La performance del sito, oltre ad essere uno dei parametri dei tools di Google indica la velocità di caricamento di una pagina.

Nel caso di un’analisi fornitaci da Lighthouse, uno strumento presente su Chrome e su web.dev, la performance segnala le velocità di caricamento in una delle modalità di connessione (3G, e altro) emulabile.

In particolare, sebbene solitamente si presti attenzione più al valore numerico che agli effetti sulla esperienza dell’utente, alcune metriche ci aiutano a comprendere quando il codice diventa visibile, e in che ordine.

Analisi su Lighthouse delle peformance del sito

Per un’analisi precisa di come e in che ordine i file vengano caricati basta utilizzare il pannello network presente tra i servizi di Chrome.

Alla stessa maniera, è possibile visualizzare in maniera altrettanto dettagliata il waterfall (l’elenco a discesa dei file del sito caricati dal browser) da gtmetrix.com.

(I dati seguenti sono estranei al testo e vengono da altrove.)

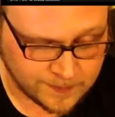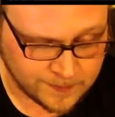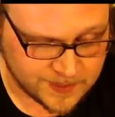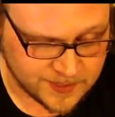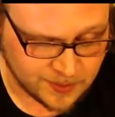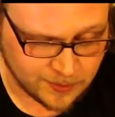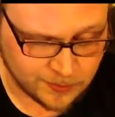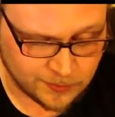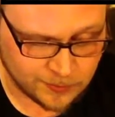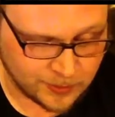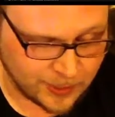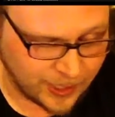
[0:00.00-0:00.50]

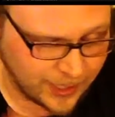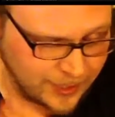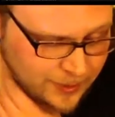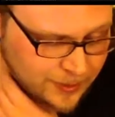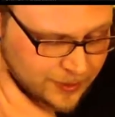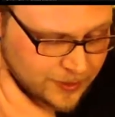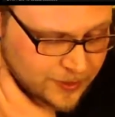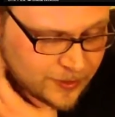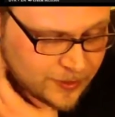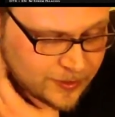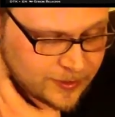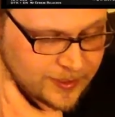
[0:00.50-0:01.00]
So a lot
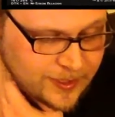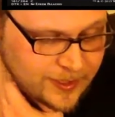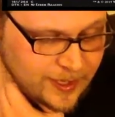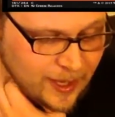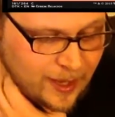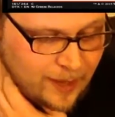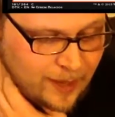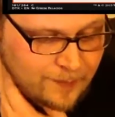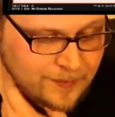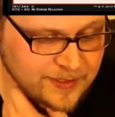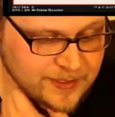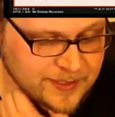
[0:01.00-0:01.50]
of good
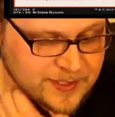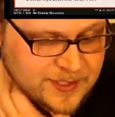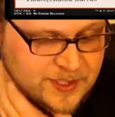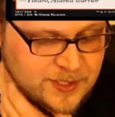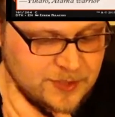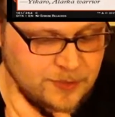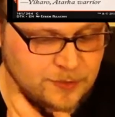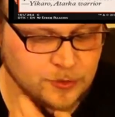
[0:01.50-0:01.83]
commonsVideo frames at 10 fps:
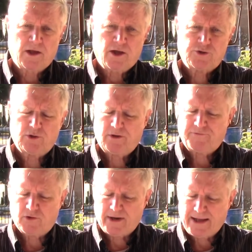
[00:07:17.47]
And so
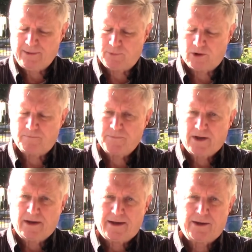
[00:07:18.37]
if you're able,
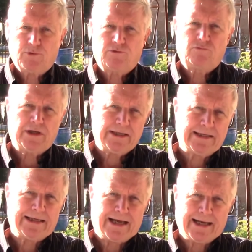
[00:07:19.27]
I would
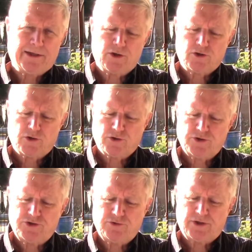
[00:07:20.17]
really highly
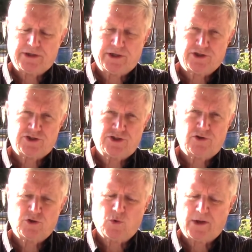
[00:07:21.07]
encourage you to
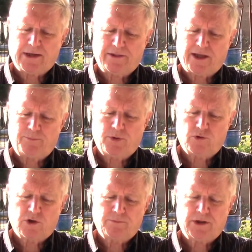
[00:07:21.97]
consider going on that
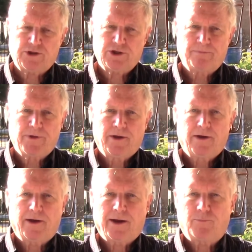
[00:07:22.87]
pilgrimage.
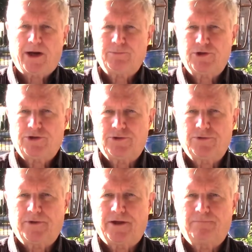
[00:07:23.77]
I promise
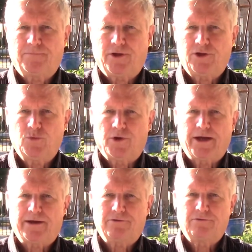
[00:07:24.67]
you that you will
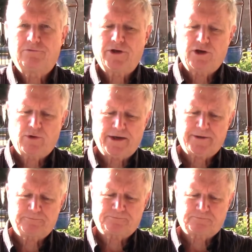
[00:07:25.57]
not regret
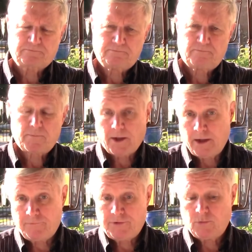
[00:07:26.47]
it.
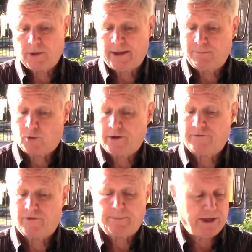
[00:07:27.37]
If you would like more
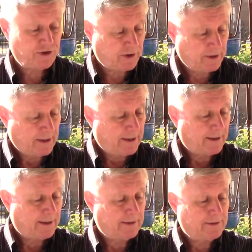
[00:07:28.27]
information,
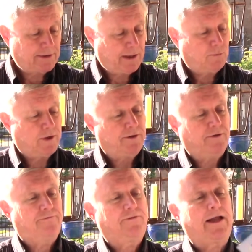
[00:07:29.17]
take one of
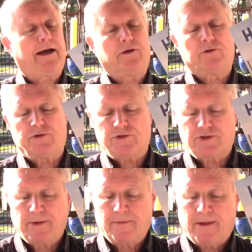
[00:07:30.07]
the
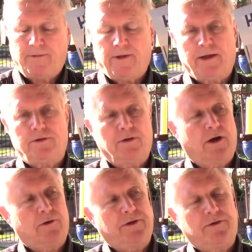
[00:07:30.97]
flyers that are in the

Effetto waterfallo visualizzato tramite Chrome

La performance del sito e il performance budget

Pagespeed Insight, un tool dedicato completamente alla scansione dei siti, segnala alla voce Keep request counts low and transfer sizes small la gestione del numero e della dimensione dei file caricati nella pagina.

L’indicazione segnala gli elementi suddividendoli per categoria (script, immagini, script di terze parti…), segnando per ognuna la dimensione e segnalando eventuali errori di gestione.

Per gestire manualmente la dimensione delle singole categorie su chrome, Google consiglia la creazione e la compilazione di un file budget.json (il nome può variare ma la sostanza no). Di seguito un esempio:

 [
  {
    "resourceSizes": [
      {
        "resourceType": "script",
        "budget": 300
      },
      {
        "resourceType": "image",
        "budget": 100
      },
      {
        "resourceType": "third-party",
        "budget": 200
      },
      {
        "resourceType": "total",
        "budget": 1000
      }
    ],
    "resourceCounts": [
      {
        "resourceType": "third-party",
        "budget": 10
      },
      {
        "resourceType": "total",
        "budget": 50
      }
    ]
  }
]

Il file è di facile lettura, e per ogni tipologia di elemento (resourceType appunto) bisogna segnalare un budget massimo previso.

Il valore numerico del budget può indicare il numero massimo di kilobyte permessi o il numero massimo di file caricabili.

Per avere un’idea più precisa sulle caratteristiche degli elementi, vi consiglio la lettura di questo articolo.

Come gestire il budget della performance.

Se realizzare un file per la gestione della performance del sito è semplice, non lo è ragionare in merito all’ottimizzazione del file.

Esistono degli strumenti che forniscono una valutazione di massima sulla gestione dei tipi di elementi, ma in linea di massima la loro efficacia dipende all’esperienza di chi li usa.

Quando ci si prepara a lavorare sulle prestazioni, la prima occhiata deve essere rivolta all’esperienza dell’utente, piuttosto che al valore numerico.

Da questo punto di vista, è buona abitudine controllare i parametri di pagespeed insight First Contentful Paint (dopo quanti secondi è visibile la prima immagine o il primo testo), First Meaningful Paint (quando diventa visibile il contenuto principale) e Time to Interactive (il tempo che passa prima che la pagina diventi interattiva).

Si tratta dunque di dati relativi alla User Experience.

Per gestire al meglio il caricamento degli script è possibile usare speedcurve, o bundlesize da aggiungere a package.json.

Lo scopo delle nostre azioni deve essere quella di rendere visibili e interattivi gli elementi della pagina anche per i caricamenti da 3G sul mobile, in modo da aumentare l’usabilità del sito, ma sopratutto diminuire i clic degli utenti impazienti.

Il rapporto tra visibilità e interattività

La lettura delle metriche non è lineare come si può immaginare.

La velocità di caricamento degli elementi e la loro relativa visibilità non è sintomo di funzionalità del sito.

Un classico esempio è il caricamento della pagina che non permette l’interazione con pulsanti, accordion e tab, nonostante metriche come Time to First Interactive segnalino un valore ottimale.

Parliamo dunque di introdurre il Time To Consistently Interactive, un valore che segnala la reattività ad un input dell’utente.

Si tratta sempre, dunque, di mediare il rapporto tra “godibilità” del sito per i motori di ricerca e per gli utenti.